The union was celebrated in Constantinople with a splendid ceremony. In addition to sealing a strategic alliance, Manuel II gained a wife he could rely on. Helena indeed possessed great spiritual strength, and there are no negative comments about her in sources from the period.
Their relationship appears to have been harmonious. Manuel II had fathered illegitimate children before his marriage, but none are recorded afterward. Helena became the mother of a large family: six of her sons survived into adulthood. Four other children died in infancy, including two daughters whose names were never recorded.
A long wait
The empire was facing a difficult situation, particularly because of the threat posed by Bayezid I. By 1399, the imperial family had endured five years under siege in Constantinople. Manuel II therefore decided to seek help from European rulers. Before leaving, he sent his family to the Peloponnese.

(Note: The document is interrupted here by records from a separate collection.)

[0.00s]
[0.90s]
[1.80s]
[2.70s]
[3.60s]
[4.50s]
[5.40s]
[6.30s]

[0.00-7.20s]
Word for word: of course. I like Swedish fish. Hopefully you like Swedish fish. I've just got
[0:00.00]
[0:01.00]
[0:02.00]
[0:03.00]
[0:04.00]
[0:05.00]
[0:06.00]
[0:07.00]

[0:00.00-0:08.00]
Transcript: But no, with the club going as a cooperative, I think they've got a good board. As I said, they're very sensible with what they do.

Manuel II’s journey failed to secure the support he hoped for. However, the arrival of Timur and the crushing defeat he inflicted upon the sultan temporarily relieved the empire of that danger.

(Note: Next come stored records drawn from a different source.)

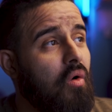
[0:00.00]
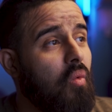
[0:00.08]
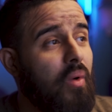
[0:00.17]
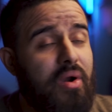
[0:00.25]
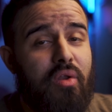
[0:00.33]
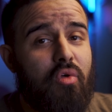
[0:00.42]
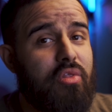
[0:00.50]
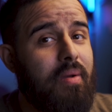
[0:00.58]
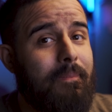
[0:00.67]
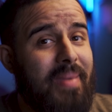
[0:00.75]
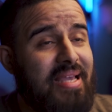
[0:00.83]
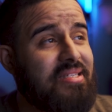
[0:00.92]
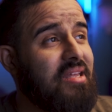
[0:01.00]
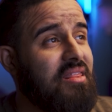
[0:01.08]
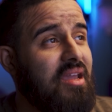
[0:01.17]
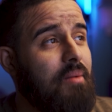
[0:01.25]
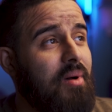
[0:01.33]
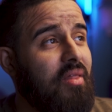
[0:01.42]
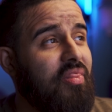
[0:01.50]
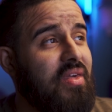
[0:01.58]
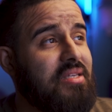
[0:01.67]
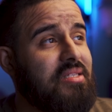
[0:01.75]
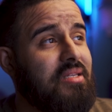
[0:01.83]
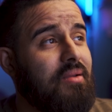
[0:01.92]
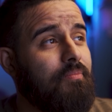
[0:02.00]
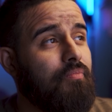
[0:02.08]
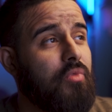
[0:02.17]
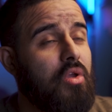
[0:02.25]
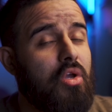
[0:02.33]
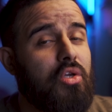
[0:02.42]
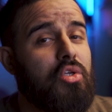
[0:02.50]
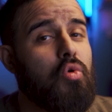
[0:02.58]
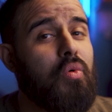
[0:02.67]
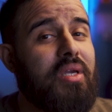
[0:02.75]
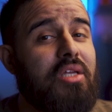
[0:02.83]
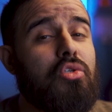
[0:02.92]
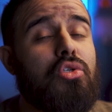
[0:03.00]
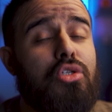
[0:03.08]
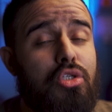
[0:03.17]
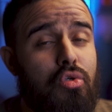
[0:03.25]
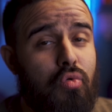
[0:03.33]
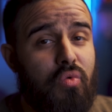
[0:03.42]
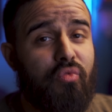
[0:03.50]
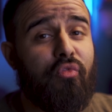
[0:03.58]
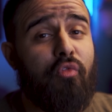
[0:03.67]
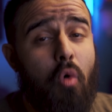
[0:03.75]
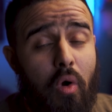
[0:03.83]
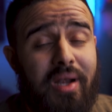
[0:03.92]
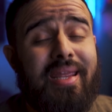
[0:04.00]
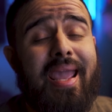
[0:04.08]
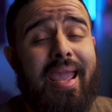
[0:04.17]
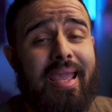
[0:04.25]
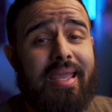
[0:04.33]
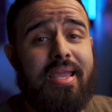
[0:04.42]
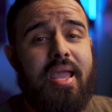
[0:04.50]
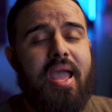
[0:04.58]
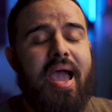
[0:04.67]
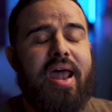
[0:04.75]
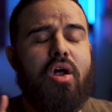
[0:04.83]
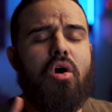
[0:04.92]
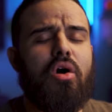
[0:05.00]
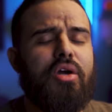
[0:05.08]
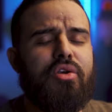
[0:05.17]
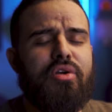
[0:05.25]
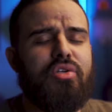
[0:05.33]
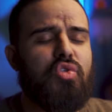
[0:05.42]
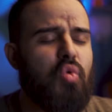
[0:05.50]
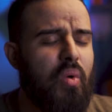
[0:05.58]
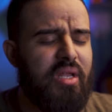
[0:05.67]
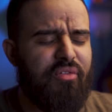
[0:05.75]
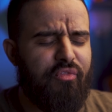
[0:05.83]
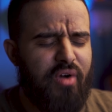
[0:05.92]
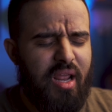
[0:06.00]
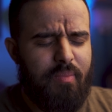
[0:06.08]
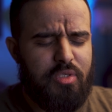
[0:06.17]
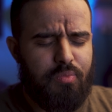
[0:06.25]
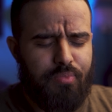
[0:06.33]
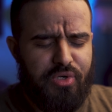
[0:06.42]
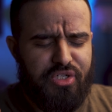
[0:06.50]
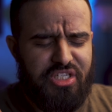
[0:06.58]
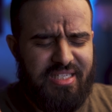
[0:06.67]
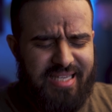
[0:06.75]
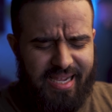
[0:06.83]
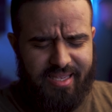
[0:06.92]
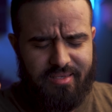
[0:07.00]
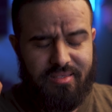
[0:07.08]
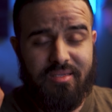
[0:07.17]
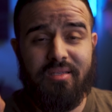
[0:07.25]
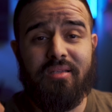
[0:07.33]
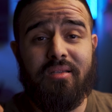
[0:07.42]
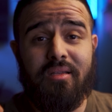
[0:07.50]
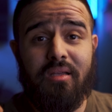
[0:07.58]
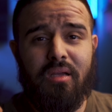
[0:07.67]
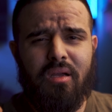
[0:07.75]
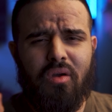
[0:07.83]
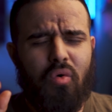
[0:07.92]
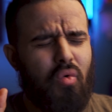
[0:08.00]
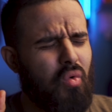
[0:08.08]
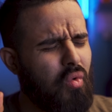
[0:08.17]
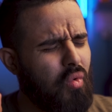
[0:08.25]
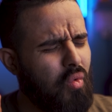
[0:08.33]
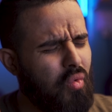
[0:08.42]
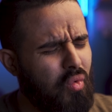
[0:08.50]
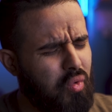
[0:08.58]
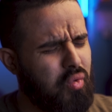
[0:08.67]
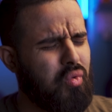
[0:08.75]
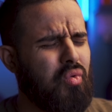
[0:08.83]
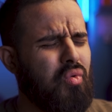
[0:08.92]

Want to know the amazing thing about this? You can shoot 4K at 120 frames per second. Ooh.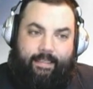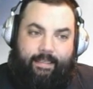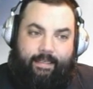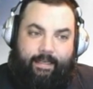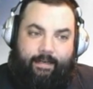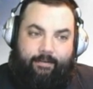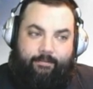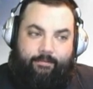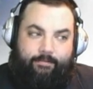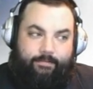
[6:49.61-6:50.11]
I
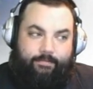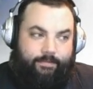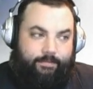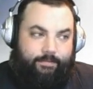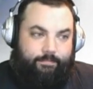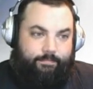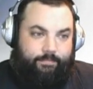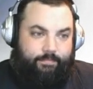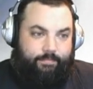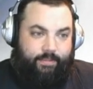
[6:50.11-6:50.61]
don't
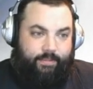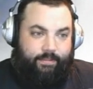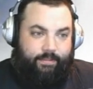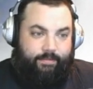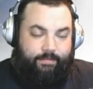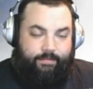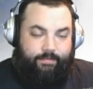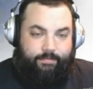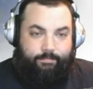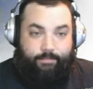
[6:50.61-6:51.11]

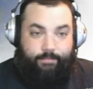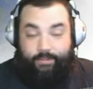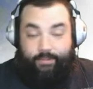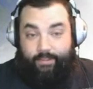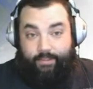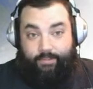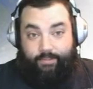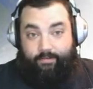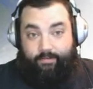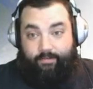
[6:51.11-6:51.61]

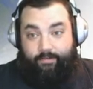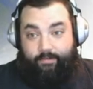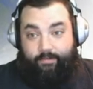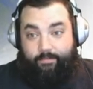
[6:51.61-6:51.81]
particularly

In the decades that followed, Helena remained a discreet presence. She was likely occupied with managing the large imperial household. Nevertheless, she became an influential figure during the final years of Manuel II’s reign, particularly in diplomacy.
The empress mother
After the death of Manuel II in 1425, Helena became a nun under the name Hypomone, meaning “patience.” Yet she did not withdraw from political life. Her influence increased during the reign of her son John VIII. Helena’s sons seem to have held her in particularly high esteem. Foreign representatives, for instance, wrote separately to both the emperor and his mother, as her support was considered essential. Helena established herself as a key figure in political affairs.
A devoted Orthodox Christian, Helena opposed her son’s desire to seek a union with the Western Church in hopes of securing military assistance. Nevertheless, she agreed to mediate with anti-Unionists and summoned a council, convincing them to participate in the council of Ferrara. This demonstrates her stabilizing influence.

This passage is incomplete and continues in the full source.